The game’s overall reception was met with excitement, concerns, and valid criticisms. Many fans scoff at Godfall being a looter-slasher, and are worried that the game may be dry on content, repetitive, and boring. Others are excited, and want to see how its gameplay and feel might differ from its predecessors. Developing a loot-based game in this day and age is not an easy task, as the genre’s popularity has continued to increase with titles such as Destiny 2, Warframe, and Monster Hunter: World—where core gameplay revolves around grinding for hours, days, weeks, and months in the hopes of getting better gear and becoming more powerful no matter how long it takes.
The Big Concern
One concerning factor is whether Godfall plays like a full-on story experience with loot-based mechanics and a fleshed out plot, such as Dark Souls or Darksiders—or if it is instead a live-service game that will remain active for years with supported content and expansions, similar to Destiny 2.
In the case of the former, it’s possible the game may crash and burn, running out of steam and turning stale in short order. However, if Godfall takes the latter path, it has more potential for excitement, in particular if the game turns out to be responsive, fun, addicting, and well-supported.
On the same day PlayStation announced Godfall, Microsoft revealed their next-generation system—the Xbox Series X. Following the Series X reveal, Ninja Theory unveiled Senua’s Saga: Hellblade 2, the first AAA title announced for the upcoming next-generation Xbox under the console’s official name (Halo Infinite technically being the first, but it will also be available on the Xbox One, while Hellblade 2 may not). Both Hellblade 2 and Godfall are the first true next-generation titles showcasing what gaming’s bigger picture will look like in the future.

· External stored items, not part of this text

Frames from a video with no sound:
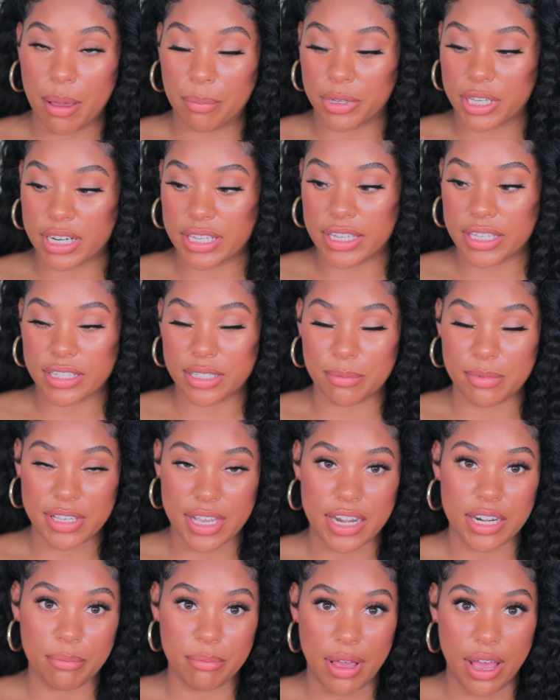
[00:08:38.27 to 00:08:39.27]
I'm going to get some
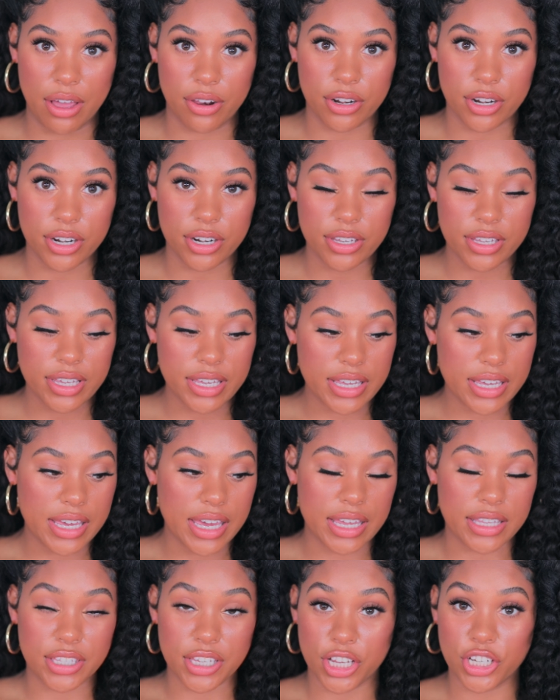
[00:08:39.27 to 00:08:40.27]
setting powder
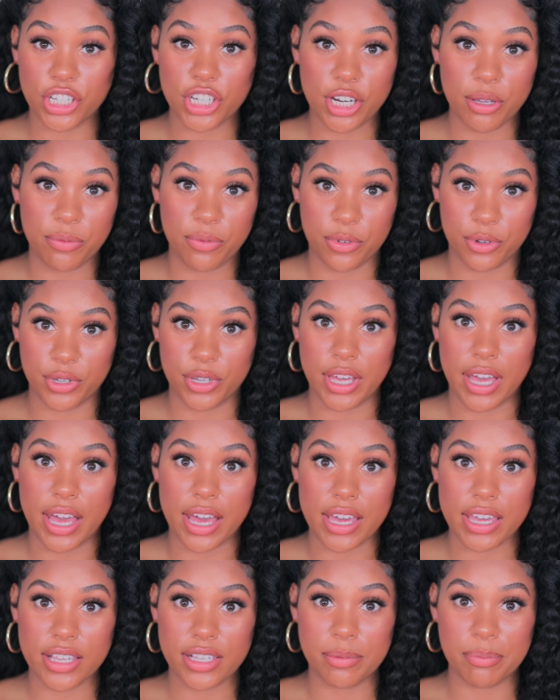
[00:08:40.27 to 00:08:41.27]
and touch it up for you
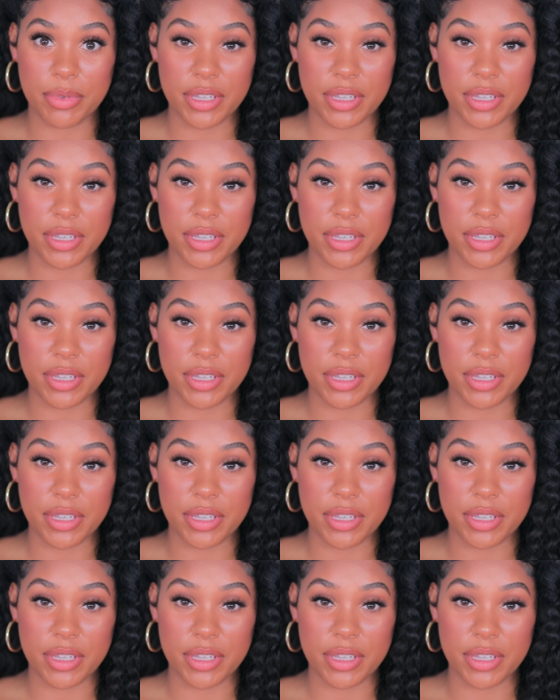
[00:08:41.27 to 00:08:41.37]
guys,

It’s important to state that Hellblade 2 will find itself competing with Godfall for player interest in the next generation of consoles. However, Hellblade 2 is not a launch title for the Xbox Series X, and it’s in a much earlier stage of development than Godfall at this time.
The Visuals and Next-Gen Graphics
Godfall’s visuals may not appear as astounding as Hellblade 2, but it’s worth noting that Godfall is in development by an indie studio, and that launch titles for new consoles tend to be on the weaker side when it comes to overall visuals and technical prowess. Games that come a few years after a console generation’s launch, on the other hand, are better able to take advantage of the technology inside the machine.

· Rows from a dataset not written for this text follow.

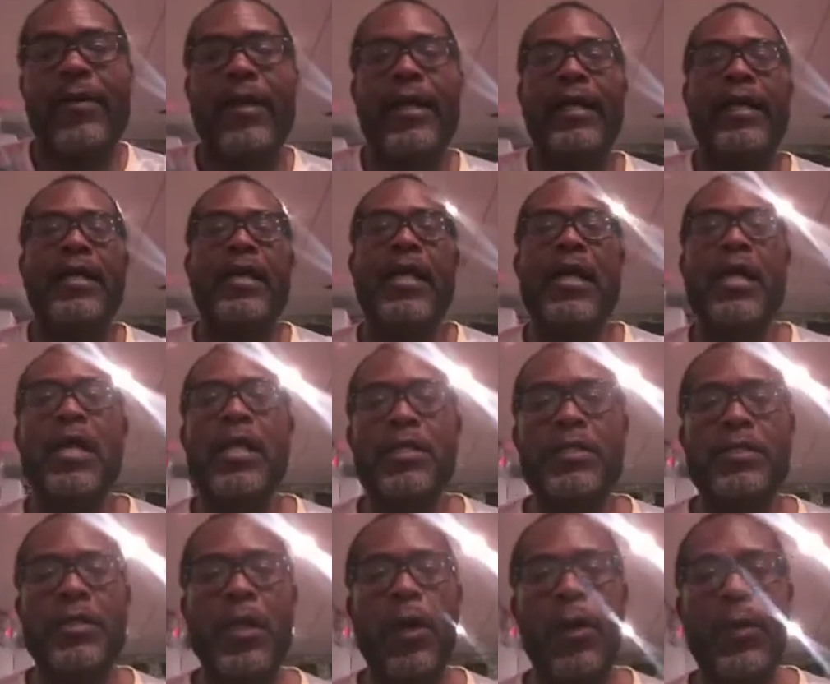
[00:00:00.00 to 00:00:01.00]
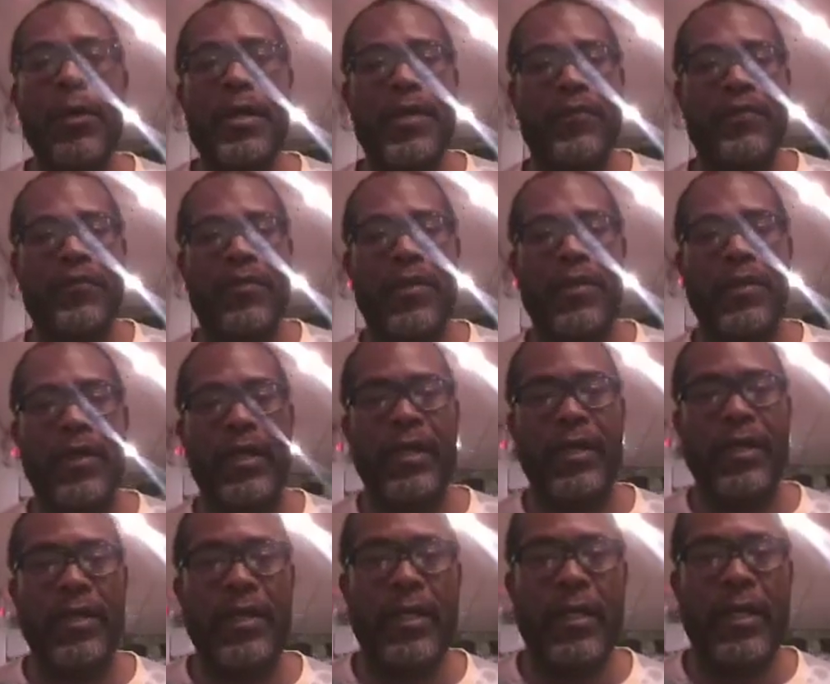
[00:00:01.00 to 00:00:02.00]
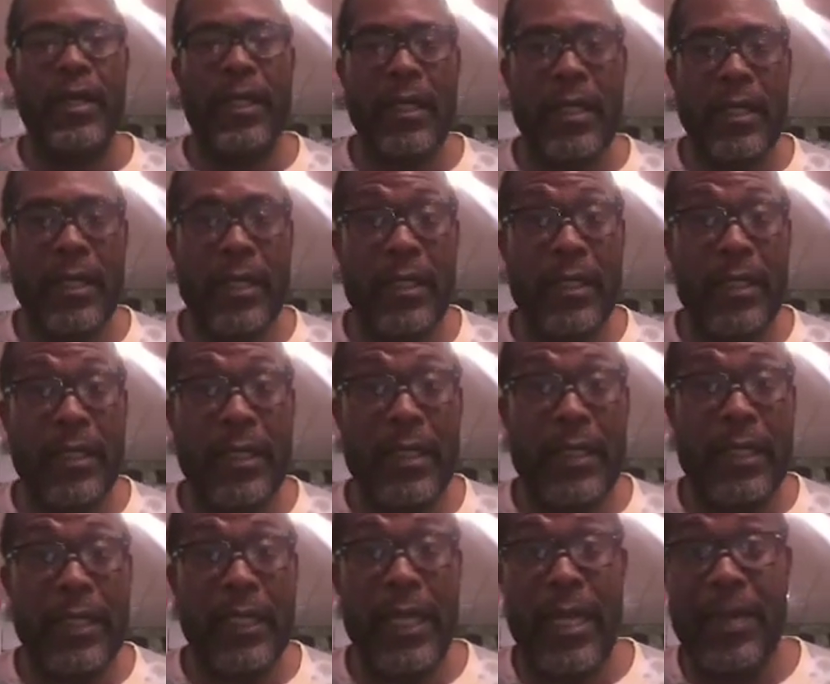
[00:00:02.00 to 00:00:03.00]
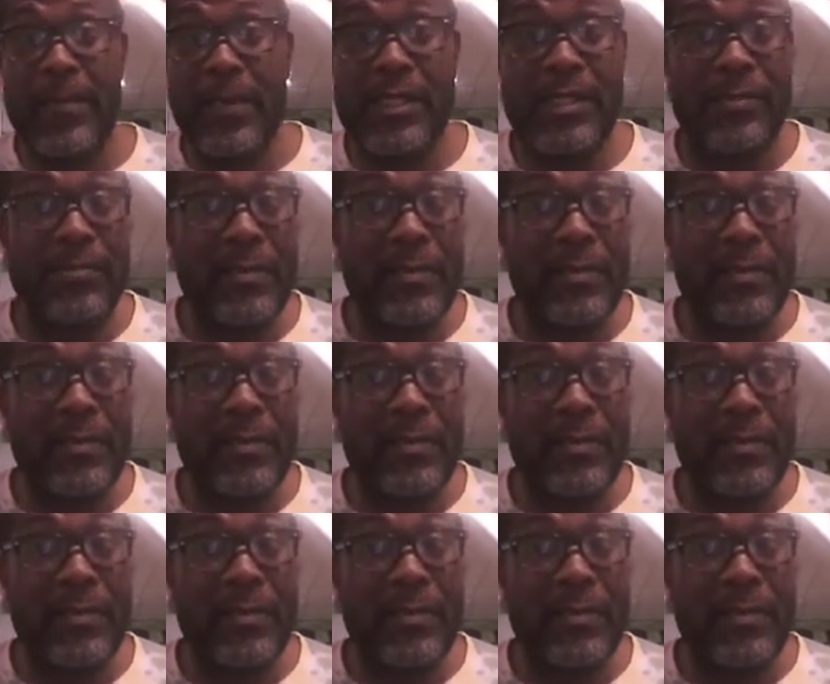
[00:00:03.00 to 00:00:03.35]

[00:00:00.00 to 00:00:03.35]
right? So if the claim is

In addition, first-party studios seem to get more juice out of the hardware in comparison to third-party or indie developers. The Last of Us 2 and God of War are excellent examples of this. This isn’t to say that Godfall doesn’t look like a next-generation title, or that it looks bad. From what little gamers have seen so far, Godfall does seem to get the job done.
Overall, Godfall sounds like an interesting loot-based game in a unique fantasy world, with fresh, next-generation visuals and melee combat mechanics. The gaming community is always excited when next-gen titles begin to make their reveals, however, they also have many concerns regarding the future of their hobby.
As previously stated, if Godfall isn’t addicting, plays poorly, has any sort of strange performance issues hampering its experience, or has no plans for live service going forward, then there is nothing exciting to see here. On the other hand, Godfall may be a diamond in the rough, hidden right beneath the gaming community’s collective noses—if it ends up a solid game across the board with live support and fun gameplay elements.
For now, however, it may be best to keep expectations in check, and instead look forward to the game’s next showing sometime in the spring of 2020, before making any further judgment calls.